My favorite example, as I was saying before, is Hotjar. What they’re doing is, without using actual words, they’re implying that you’re wasting a ton of money. They’re saying, on the left-hand side, you’re probably using these five tools, similar five tools, ClickTale, Crazy Egg, Qualaroo, SurveyMonkey, Ethnio, which I don’t really know, and you’re spending a ton of money. Or, you could be using the new way and spend far less. It’s a cool way of doing this, of kind of leveraging that loss aversion and saying, “Hey, dudes, you are losing out by using all of these products here on the left. You could actually …” And it’s actually quite true, because Hotjar only costs $29 a month, and each of these products on the left gets you to a couple of hundred dollars a month, if not more. Hotjar’s simply saying, instead of saying, “Stop throwing your money away,” or instead of saying, “You’re losing out,” they just show you and make you feel like you’re losing, and if you want to avoid that pain of losing, then you would choose Hotjar.
How others use loss aversion
Let me know, guys, in the chat, if you have seen some cool ways of people using loss aversion on their website. We spoke about a few different ways you can do that, whether if it’s in your emails by just letting people know that something’s coming to an end, or there’s only a certain amount of product that you can purchase, or even if we’re talking about something’s coming to an end now, so it’s only three days left, and stuff like that. Or, we spoke about how you can use it in copy or in visuals. But yeah, you’re right, [Netta 00:19:00] says, “Every course ever has used loss aversion.” I think it’s a really cool way of doing it. Just one thing about loss aversion, though, is you don’t want it to be sleazy, you don’t want it to be incorrect, you don’t want it to be a blatant lie. I feel like I shouldn’t have to say this, but many websites do have the, you know, when you have a countdown timer, and then you arrive on the website the following day, and it’s restarted or something. Just make sure that you are definitely, kind of following being authentic.
Craig says, “I signed up with ConvertBox this week, and they did it omni-brilliantly.” Oh, that’s cool. You should tell us how they did that. Stephanie says, “I really like this Hotjar one because it’s more subtle.

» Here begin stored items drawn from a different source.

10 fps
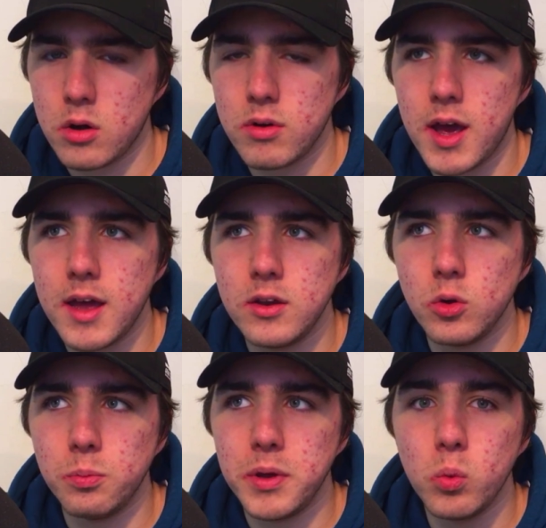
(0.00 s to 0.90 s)
ahead, it will
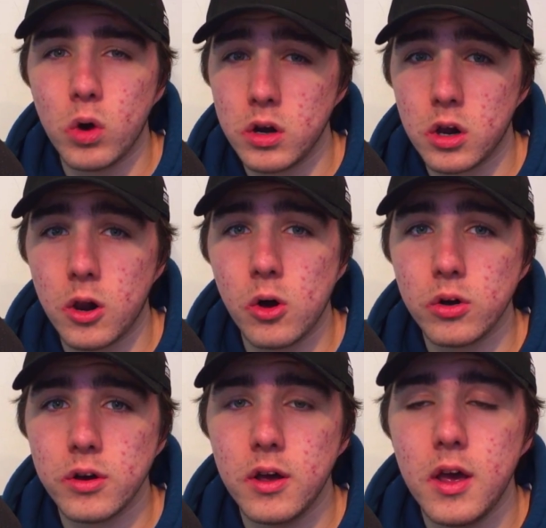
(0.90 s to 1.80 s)
be 1 o'clock.
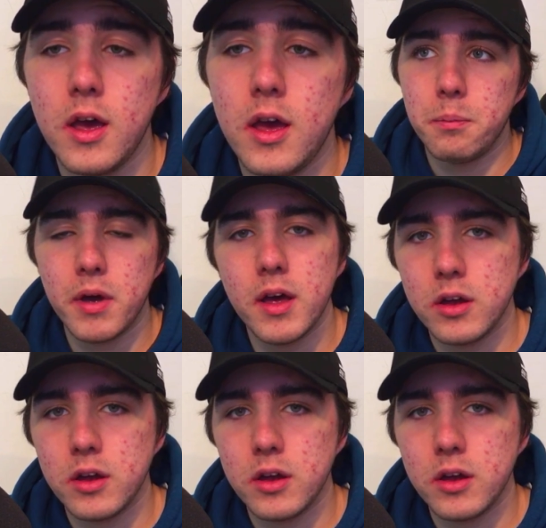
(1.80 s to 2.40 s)
But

The countdown timers are everywhere, and I hate them along with the ‘No, I don’t want to get this benefit’ button.” I definitely agree, and I think I showed one of these examples last week that was done by Social Media Examiner too. I think it’s all about how you place them on the website, where they are, where these countdown timers come in play, and how you do them. If you do them in an authentic way and you tell the customer’s story through it, and it’s not just a “Warning! Warning! Time’s running out! Something’s gonna blow up,” then it can work really well.[Montrel 00:20:22] says, “Unbounce did this with their partnership program.” That’s true. Nikki says, “I just got suckered into a flash sale that had 70% off the first hour, 60% off the second. That 10% was not appealing in comparison.” That’s a really interesting thing. By the way, Nikki, you’re sending your replies to all panelists. If you wanna get everyone to see your answers, you should see all panelists and attendees.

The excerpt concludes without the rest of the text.